→ **Your instructions**:
Output every entry exactly as written, skipping any pictures.

→ **Data for review**:
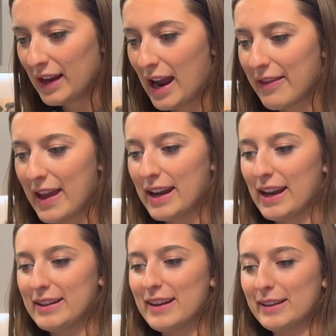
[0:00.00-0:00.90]
And then a
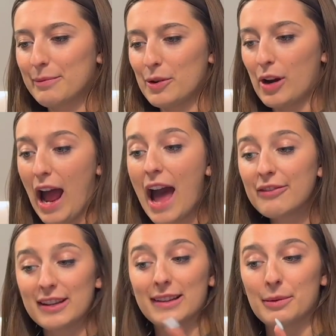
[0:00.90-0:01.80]
half
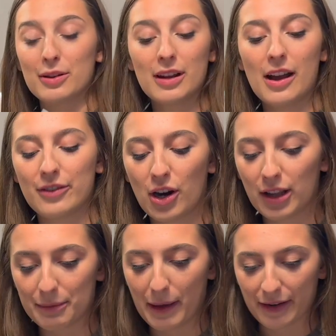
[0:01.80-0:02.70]
teaspoon of
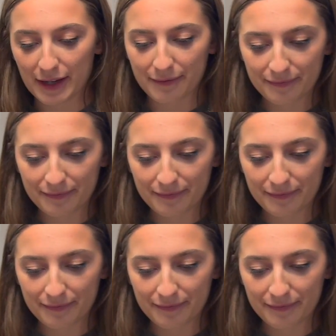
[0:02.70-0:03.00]
garlic powder.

→ **Completed task**:
[0:00.00-0:00.90]
And then a
[0:00.90-0:01.80]
half
[0:01.80-0:02.70]
teaspoon of
[0:02.70-0:03.00]
garlic powder.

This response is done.